Finding · drafted May 12, 2026

An Editorial Audit: Finding and Replacing 207 Duplicate Entries

A routine MD5 audit, 35 duplicate clusters, and what it suggests about AI-augmented archives

By Ryan Abrahamsen — Lewis and Clark Trust

Editorial status: draft

The publishing of this finding is itself the point: scholarly archives that incorporate computational text generation are obligated to audit themselves continuously and to publish what they find. This is the first such cleanup audit for the Lewis and Clark Research Database. 207 journal entries from the 1803–1804 pre-departure period were quietly carrying duplicated content. Here is how we found that, what we did, and what it suggests about how to read the rest of the archive.

1. What we found

A routine audit hashed the post_content of every journal entry on the site (3,415 entries total) and grouped by exact-match hash. The expectation was zero duplicates — each day of the expedition is presumed unique.
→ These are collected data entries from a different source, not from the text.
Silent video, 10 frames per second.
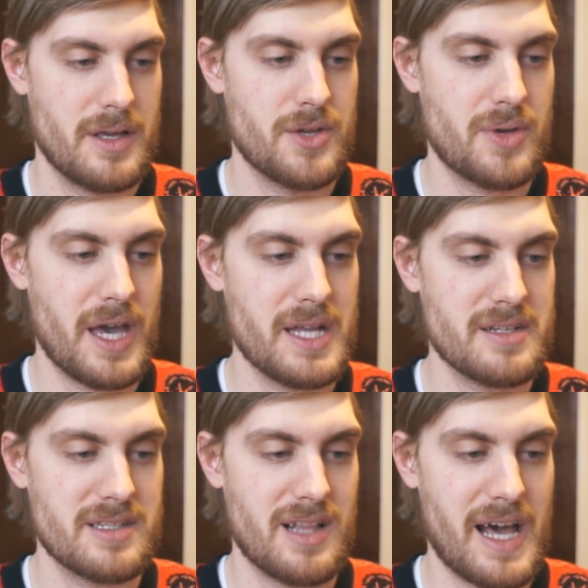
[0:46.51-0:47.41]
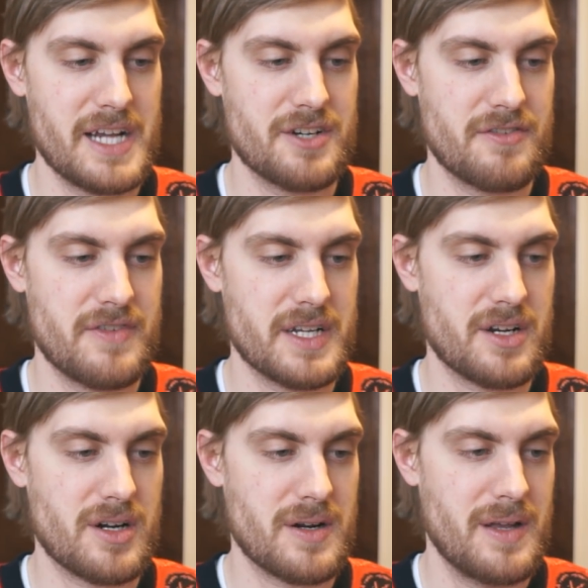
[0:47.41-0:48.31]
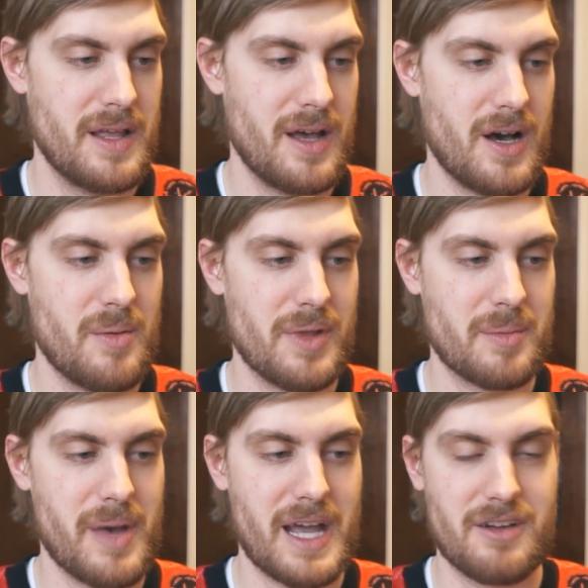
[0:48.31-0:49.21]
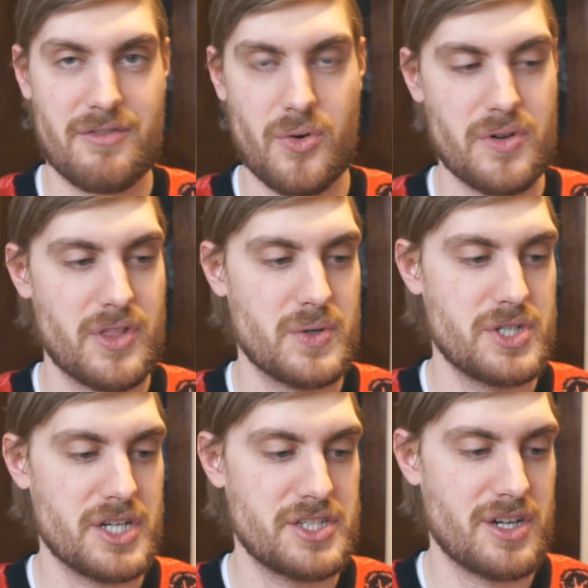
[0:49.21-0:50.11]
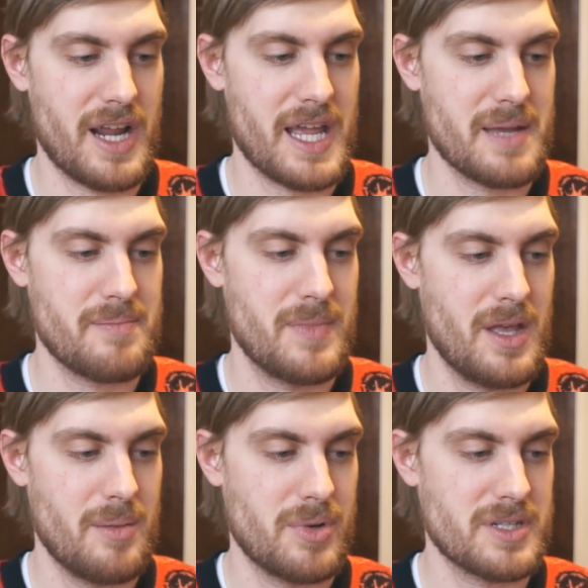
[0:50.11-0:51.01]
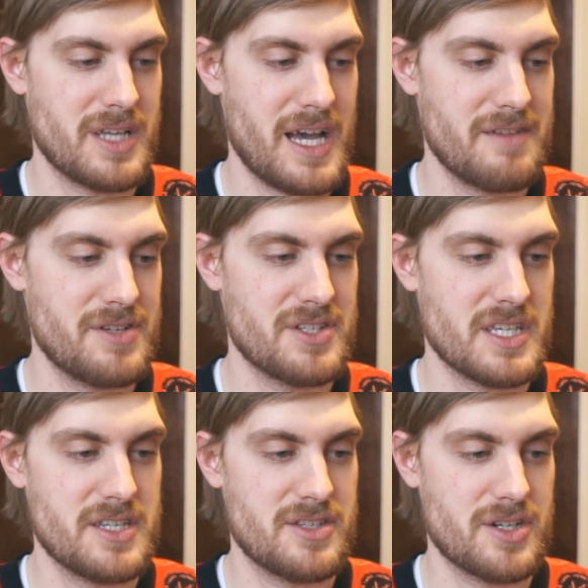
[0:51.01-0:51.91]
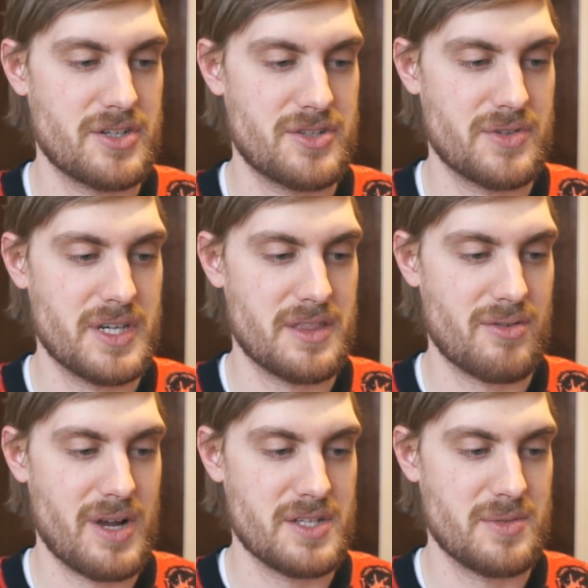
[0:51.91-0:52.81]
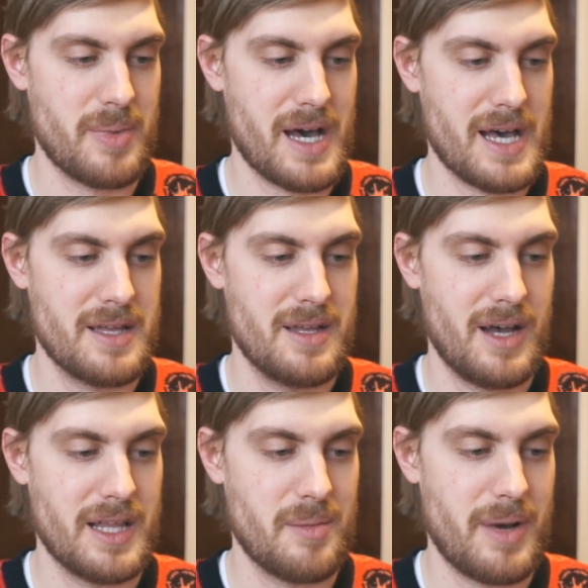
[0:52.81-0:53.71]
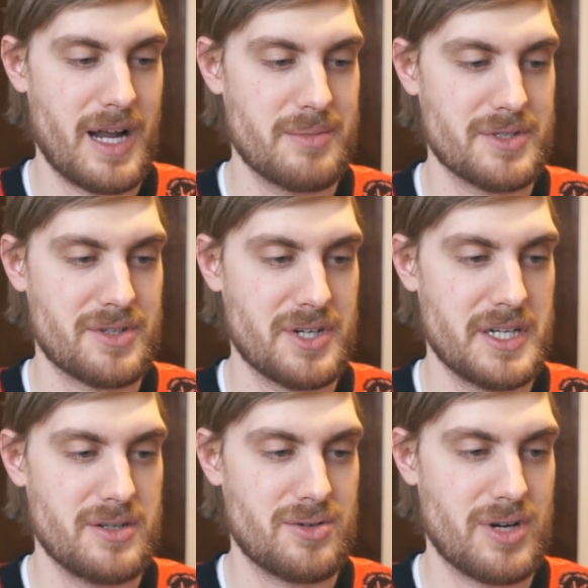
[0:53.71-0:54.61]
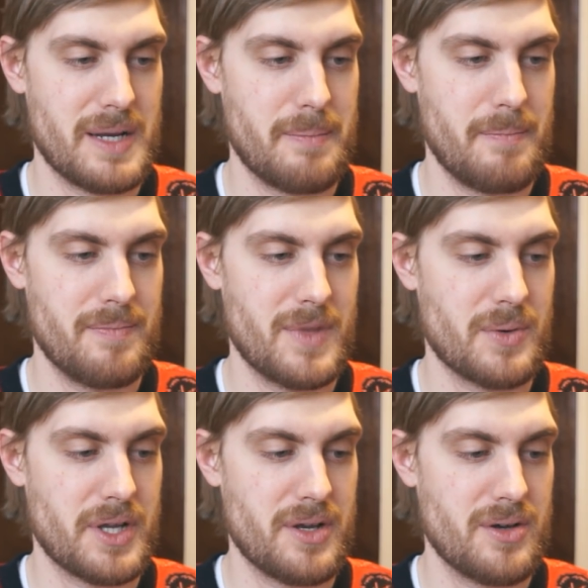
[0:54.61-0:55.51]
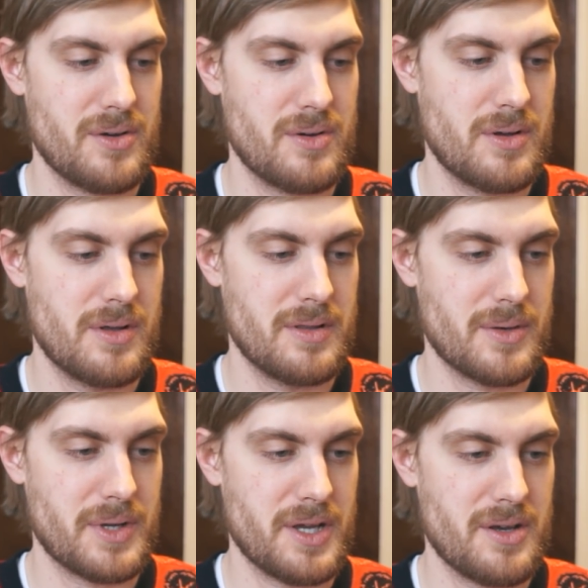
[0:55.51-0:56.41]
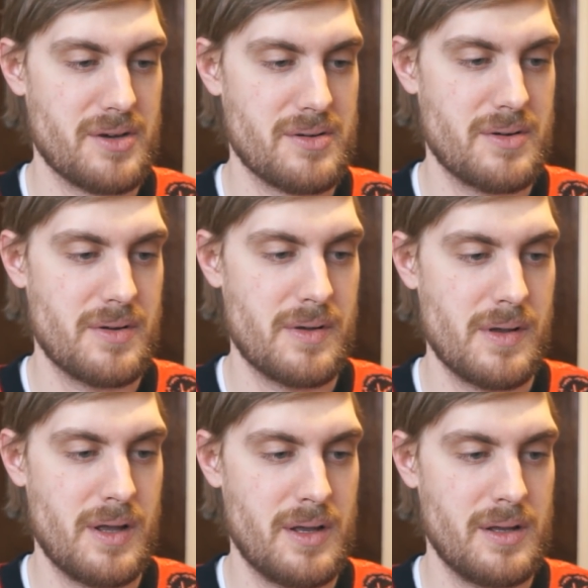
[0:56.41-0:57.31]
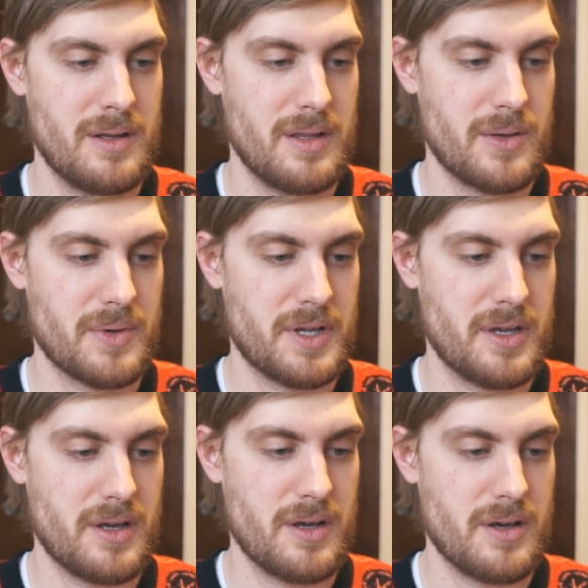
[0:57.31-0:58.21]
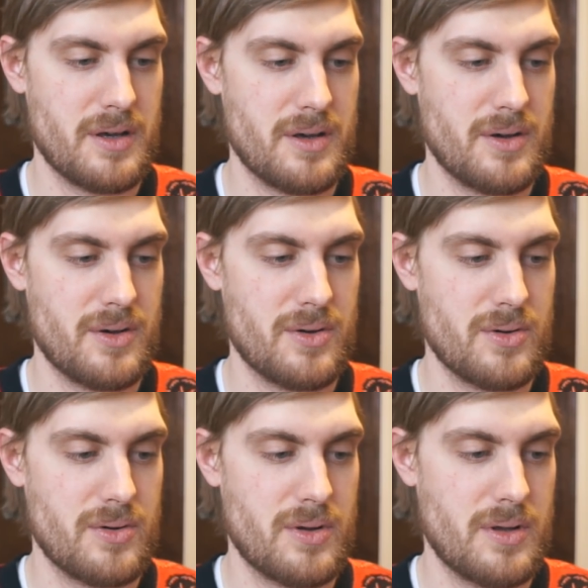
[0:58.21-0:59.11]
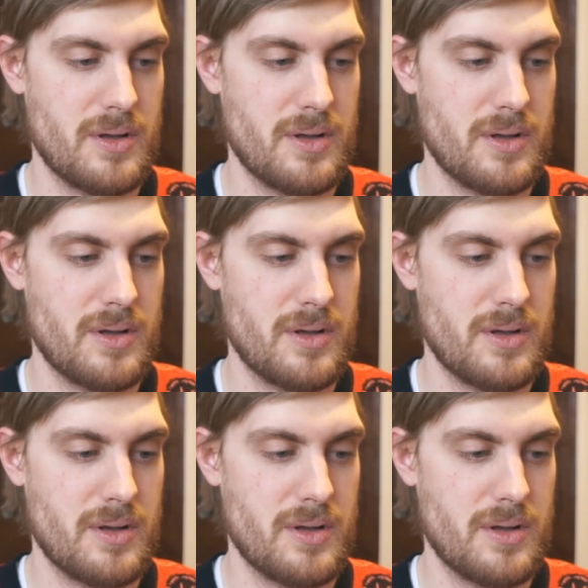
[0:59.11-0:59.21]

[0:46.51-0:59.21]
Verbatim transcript: You can slide your finger um, like back and forth to adjust your aim, but it's kind of just easier to get the right spot on the bottom of the screen. Oh crap, there we go, there we go, there we go.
The audit found 35 clusters of identical content spanning 207 entries. The largest single cluster was 19 entries sharing one block of text. The second-largest, 18. The third, 18. Six clusters had 16 or more entries each.

The clusters concentrated in three temporal windows:

Lewis’s solo Ohio descent (October 1803): roughly 30 entries across multiple clusters — the “Cincinnati arrival” cluster repeated across Oct 9, 10, 11, 12; the “Below Cincinnati” cluster across Oct 13, 15; the “passing the Kentucky River” cluster across Oct 16–20; the “Falls of the Ohio” cluster across Oct 21–25.
The joint Ohio descent and Mississippi journey (November 1803): ~30 entries across three clusters of ~10 each.
Camp Dubois winter (December 1803–May 1804): ~150 entries across nine major clusters, each 12–19 entries deep.

Total affected: 207 entries (6% of the corpus). All concentrated in the pre-departure planning and preparation period.

2. What the duplicates reveal about the original import

The pre-departure period is documented sparsely in the primary sources. Lewis traveled alone down the Ohio from August 31 to November 1803, with limited regular journaling. Clark wrote sporadically at Camp Dubois through the winter. The journals of John Ordway and Patrick Gass do not begin until the expedition departs Camp Dubois on May 14, 1804.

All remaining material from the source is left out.